5.2. Screening of compounds—SMERs and various drugs
To explore other novel therapeutic agents capable of modulating autophagy for the purpose of treating neurodegeneration, high-throughput chemical screens were performed and various small molecule inhibitors (SMIRs) and enhancers (SMERs) of the growth-suppressing properties of rapamycin in yeast were identified [76]. Among these, three SMERs (SMERs 10, 18 and 28) were subsequently confirmed to induce mTOR-independent autophagy in mammalian cells as they increased clearance of autophagy substrates such as A53T α-synuclein and mutant huntingtin and reduced huntingtin toxicity in the Drosophila HD model [76].

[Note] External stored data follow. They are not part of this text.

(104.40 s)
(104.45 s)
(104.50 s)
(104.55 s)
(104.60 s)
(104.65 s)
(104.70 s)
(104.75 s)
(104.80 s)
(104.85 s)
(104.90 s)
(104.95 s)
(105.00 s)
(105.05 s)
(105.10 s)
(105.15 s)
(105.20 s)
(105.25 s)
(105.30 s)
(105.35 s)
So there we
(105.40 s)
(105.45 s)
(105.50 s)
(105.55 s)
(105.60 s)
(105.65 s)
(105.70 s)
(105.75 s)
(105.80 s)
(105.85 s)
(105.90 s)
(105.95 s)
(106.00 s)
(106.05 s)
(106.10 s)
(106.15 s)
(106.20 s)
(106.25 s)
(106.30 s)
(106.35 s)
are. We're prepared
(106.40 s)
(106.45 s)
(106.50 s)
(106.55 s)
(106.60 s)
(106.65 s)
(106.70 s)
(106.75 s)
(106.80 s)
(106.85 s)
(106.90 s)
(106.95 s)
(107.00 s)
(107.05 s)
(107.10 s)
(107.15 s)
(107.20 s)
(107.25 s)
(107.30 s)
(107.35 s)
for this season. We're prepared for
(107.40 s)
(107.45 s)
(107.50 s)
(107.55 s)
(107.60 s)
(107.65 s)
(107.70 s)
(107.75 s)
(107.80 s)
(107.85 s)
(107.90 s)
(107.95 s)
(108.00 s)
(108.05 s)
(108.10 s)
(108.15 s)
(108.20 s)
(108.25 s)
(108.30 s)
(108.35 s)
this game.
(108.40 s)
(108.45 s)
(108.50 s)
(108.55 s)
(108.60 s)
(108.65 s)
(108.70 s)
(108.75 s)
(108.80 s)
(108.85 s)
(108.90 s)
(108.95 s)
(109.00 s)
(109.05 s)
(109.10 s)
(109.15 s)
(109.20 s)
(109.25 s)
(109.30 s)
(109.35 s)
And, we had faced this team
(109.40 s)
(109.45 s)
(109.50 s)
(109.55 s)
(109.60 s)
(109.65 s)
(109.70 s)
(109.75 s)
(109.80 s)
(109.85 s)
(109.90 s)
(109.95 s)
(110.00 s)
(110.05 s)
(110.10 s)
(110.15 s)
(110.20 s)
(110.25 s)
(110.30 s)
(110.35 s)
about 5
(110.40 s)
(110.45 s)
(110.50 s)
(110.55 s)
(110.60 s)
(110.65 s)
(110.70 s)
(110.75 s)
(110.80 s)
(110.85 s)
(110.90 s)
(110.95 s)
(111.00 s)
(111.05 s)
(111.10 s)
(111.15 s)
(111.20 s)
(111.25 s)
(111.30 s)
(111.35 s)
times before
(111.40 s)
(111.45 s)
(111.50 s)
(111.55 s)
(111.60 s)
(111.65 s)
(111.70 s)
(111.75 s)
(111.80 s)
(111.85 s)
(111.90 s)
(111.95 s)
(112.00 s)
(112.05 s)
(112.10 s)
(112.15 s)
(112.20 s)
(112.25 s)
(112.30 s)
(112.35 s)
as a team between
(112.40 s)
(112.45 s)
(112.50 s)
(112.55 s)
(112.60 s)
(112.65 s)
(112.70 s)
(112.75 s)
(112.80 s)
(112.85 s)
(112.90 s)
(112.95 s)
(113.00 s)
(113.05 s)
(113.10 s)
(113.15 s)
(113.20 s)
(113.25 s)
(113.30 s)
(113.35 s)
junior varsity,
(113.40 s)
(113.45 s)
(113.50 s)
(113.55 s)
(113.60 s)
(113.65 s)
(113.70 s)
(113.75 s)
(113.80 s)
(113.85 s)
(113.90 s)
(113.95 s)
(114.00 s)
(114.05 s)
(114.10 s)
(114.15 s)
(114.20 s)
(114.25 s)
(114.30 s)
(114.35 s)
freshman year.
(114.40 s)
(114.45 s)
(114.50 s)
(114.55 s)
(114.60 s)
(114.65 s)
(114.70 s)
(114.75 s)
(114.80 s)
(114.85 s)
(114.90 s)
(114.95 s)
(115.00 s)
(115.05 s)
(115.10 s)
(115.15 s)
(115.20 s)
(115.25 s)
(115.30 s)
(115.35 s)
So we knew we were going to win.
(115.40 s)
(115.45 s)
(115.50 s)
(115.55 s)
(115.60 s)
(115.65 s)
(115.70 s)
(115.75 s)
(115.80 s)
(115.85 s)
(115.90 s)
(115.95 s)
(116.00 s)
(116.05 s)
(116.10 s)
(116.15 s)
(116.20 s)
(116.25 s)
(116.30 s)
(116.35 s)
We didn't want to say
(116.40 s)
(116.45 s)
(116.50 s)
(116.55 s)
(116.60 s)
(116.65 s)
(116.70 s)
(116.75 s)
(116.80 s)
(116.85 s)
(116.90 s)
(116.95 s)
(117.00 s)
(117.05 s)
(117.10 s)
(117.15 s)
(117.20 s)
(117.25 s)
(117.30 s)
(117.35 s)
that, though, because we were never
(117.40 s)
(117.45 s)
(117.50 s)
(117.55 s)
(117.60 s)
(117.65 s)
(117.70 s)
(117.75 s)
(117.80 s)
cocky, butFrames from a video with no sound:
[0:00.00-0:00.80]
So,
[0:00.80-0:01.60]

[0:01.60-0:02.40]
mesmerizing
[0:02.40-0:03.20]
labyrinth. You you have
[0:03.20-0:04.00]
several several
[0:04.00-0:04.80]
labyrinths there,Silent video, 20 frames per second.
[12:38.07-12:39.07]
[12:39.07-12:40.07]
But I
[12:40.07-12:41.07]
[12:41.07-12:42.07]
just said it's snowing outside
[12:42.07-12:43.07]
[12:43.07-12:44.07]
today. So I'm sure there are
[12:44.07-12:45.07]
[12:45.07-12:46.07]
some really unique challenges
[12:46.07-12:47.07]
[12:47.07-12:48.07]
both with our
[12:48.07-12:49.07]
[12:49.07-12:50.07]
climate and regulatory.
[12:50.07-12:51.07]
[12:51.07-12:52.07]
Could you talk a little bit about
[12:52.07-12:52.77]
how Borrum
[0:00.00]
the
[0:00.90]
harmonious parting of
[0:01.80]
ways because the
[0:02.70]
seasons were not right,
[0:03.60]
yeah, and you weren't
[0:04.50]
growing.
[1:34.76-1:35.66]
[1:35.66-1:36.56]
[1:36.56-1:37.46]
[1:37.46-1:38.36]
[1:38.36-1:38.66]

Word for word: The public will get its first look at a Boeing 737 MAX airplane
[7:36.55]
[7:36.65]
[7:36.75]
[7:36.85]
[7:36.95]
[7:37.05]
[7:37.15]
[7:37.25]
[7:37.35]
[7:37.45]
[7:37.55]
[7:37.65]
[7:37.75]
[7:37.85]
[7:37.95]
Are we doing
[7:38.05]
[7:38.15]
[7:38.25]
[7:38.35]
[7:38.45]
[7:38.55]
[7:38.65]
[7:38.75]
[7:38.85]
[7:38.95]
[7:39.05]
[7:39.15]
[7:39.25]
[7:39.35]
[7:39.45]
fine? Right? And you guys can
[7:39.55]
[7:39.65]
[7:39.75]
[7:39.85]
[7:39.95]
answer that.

In addition, further screening of a library of FDA-approved drugs/compounds was carried out in order to search for alternative therapeutic candidates to rapamycin. This screen revealed that L-type Ca2+ channel antagonists (e.g., verapamil, loperamide and amiodarone), the channel opener minoxidil and the Gi-signalling activator clonidine [24] induced autophagy. These compounds induce autophagy by acting on the cAMP–Epac–PLCɛ–IP3 pathway, which modulates calpain activity by influencing Ca2+ levels, as described above. It is notable that the drugs acting on this pathway enhance mutant huntingtin clearance via an mTOR-independent autophagy pathway, decrease mutant huntingtin aggregate levels and confer protection against toxicity in HD cell, fly and zebrafish models [24,77].
6. Future perspective
The prospect of upregulating autophagy as therapy for certain neurodegenerative diseases (e.g., Huntington disease) nonetheless raises some challenges. In principle, earlier treatment would be desired to delay the onset of disease. As most patients will have family history, it is possible to identify at-risk individuals by genetic screening [78]. Although rapamycin has been tailored for long-term use [79], it still has side effects due to inhibition of mTOR, which regulates many other cellular processes independent of autophagy. One consideration is that this approach may not require continuous autophagy upregulation. Indeed, the “pulsatile” induction of autophagy with spaced rapamycin administration was the strategy we employed in our mouse studies [72,80], and this may be applicable in humans with possibly even longer gaps between doses. However, other alternatives such mTOR-independent drugs or a combination of mTOR-dependent and -independent therapy may be more suitable for long-term use. As such, a detailed understanding of pathways regulating autophagy will be of paramount importance in the context of neurodegenerative disease.
Acknowledgements
We are grateful to the Wellcome Trust (Senior Fellowship to DCR), MRC (Programme grant to DCR), the NIHR Biomedical Research Centre at Addenbrooke's Hospital and the Yousef Jameel Scholarship (for PT) for funding work related to this review.